Garam yang diberikan Lee aku buat lingkaran di depan cermin. Beberapa lilin aku pasang di sekitar. Ada juga simbol-simbol yang Bang Cen kirim padaku. Sebagai perlindungan dan agar aku bisa cepat kembali. Rencana masuk ke dalam cermin bukanlah hal yang biasa aku alami. Karena kali ini, bukan hanya ruh ku yang masuk, tapi juga tubuhku. Yah, aku harus masuk ke sana dengan membawa serta jiwa dan ragaku.

"Bagaimana? Sudah semua?" tanya Lee.

"Sudah." Aku lantas mengikat pinggang dengan tali yang dibawa Daniel. "Kalian pegang tali ini, dan jangan pernah keluar dari lingkaran.

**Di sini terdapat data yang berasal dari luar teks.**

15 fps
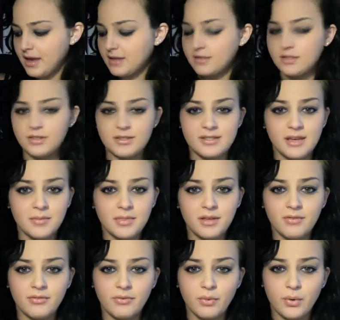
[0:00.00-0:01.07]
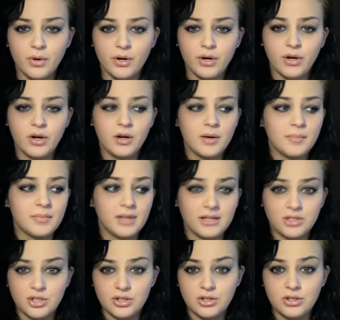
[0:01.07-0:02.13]
the same thing for
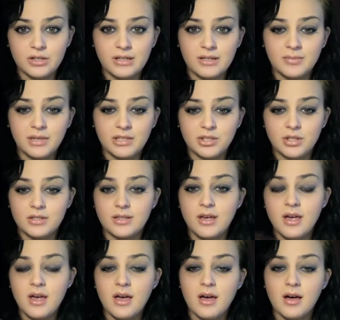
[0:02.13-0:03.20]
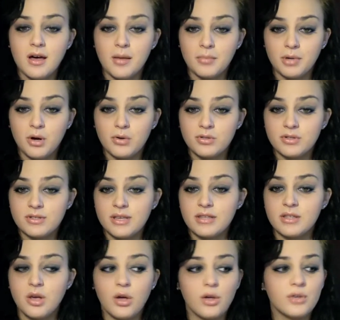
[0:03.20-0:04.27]
blushes. You're going to need blushes. Coastal
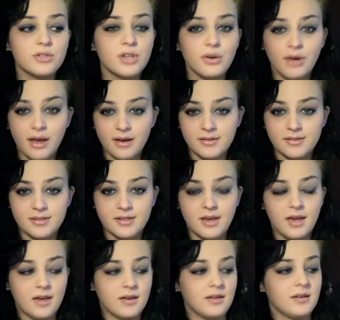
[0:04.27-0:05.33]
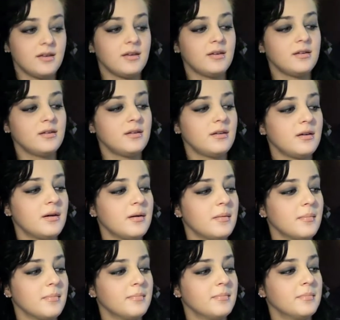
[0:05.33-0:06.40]
Scents also has a
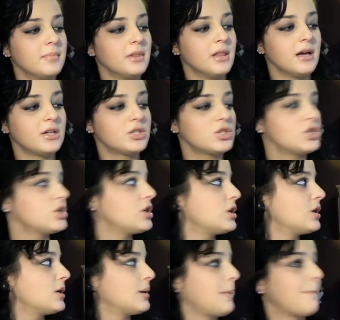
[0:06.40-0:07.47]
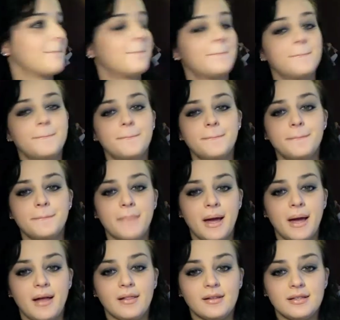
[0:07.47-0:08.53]
blush
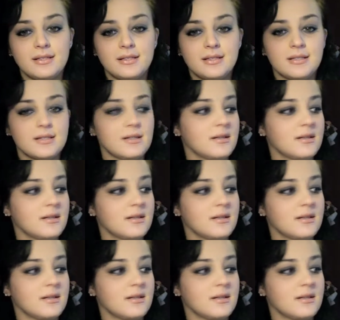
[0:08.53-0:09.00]
palette.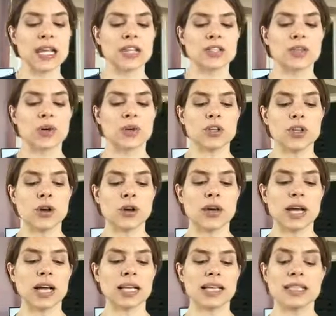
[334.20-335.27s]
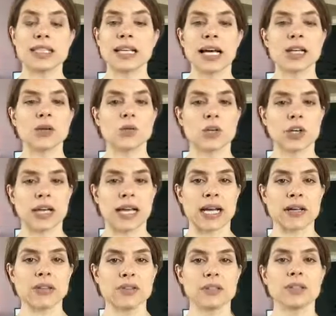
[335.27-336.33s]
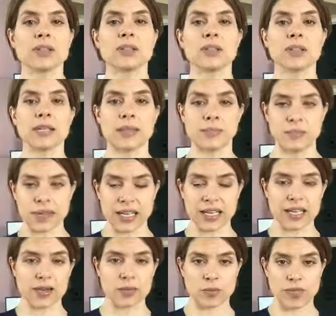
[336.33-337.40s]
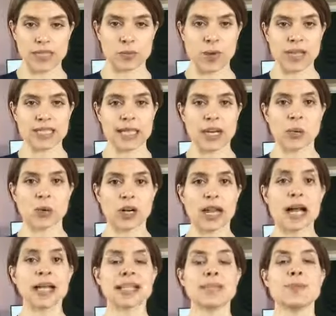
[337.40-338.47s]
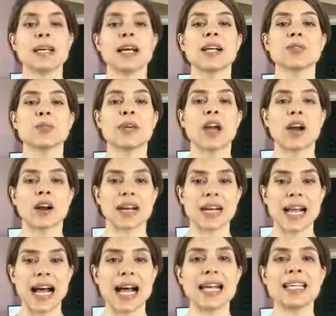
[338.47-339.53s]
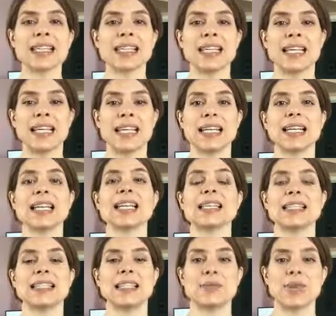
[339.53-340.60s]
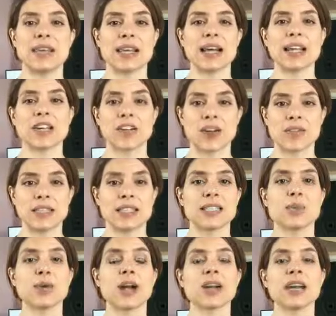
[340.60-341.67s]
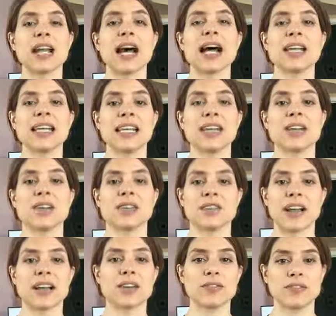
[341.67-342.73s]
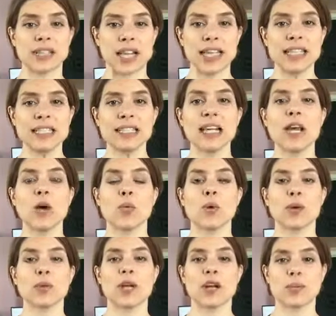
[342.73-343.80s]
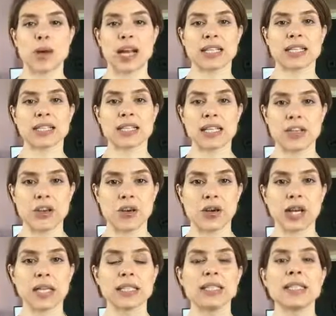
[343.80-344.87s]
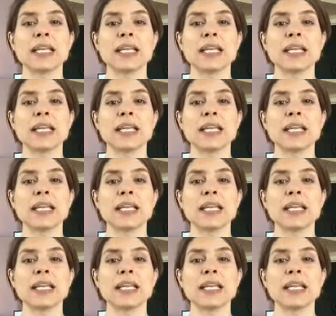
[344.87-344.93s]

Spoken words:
So yoga is not a workout, and the big reason why it's not a workout is because we are not in sympathetic nervous system. We are not in fight or flight when we are practicing yoga.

Kalau sampai lima belas menit aku tidak keluar, tarik talinya. Apa pun yang terjadi. Mengerti?"

"Cholilah."

"Ines, terima kasih," kata Daniel.

"Nanti saja. Kalau aku sudah membawa anakmu keluar."

Aku menggumam doa yang diajarkan Bang Cen, berjalan perlahan mendekat ke cermin. Pantulan bayangan di cermin mulai aneh. Daniel dan Lee sedikit merasa cemas. "Jangan takut, mereka nggak akan melukai kalian. Asal kalian menjauh dari cermin itu. Jangan mendekat apa pun yang terjadi. Ingat itu, Daniel!" ancamku serius.

"Iya, Cholilah."

"Lee jaga dia," bisikku. Lee mengangguk, dan aku kembali melanjutkan rencana ini.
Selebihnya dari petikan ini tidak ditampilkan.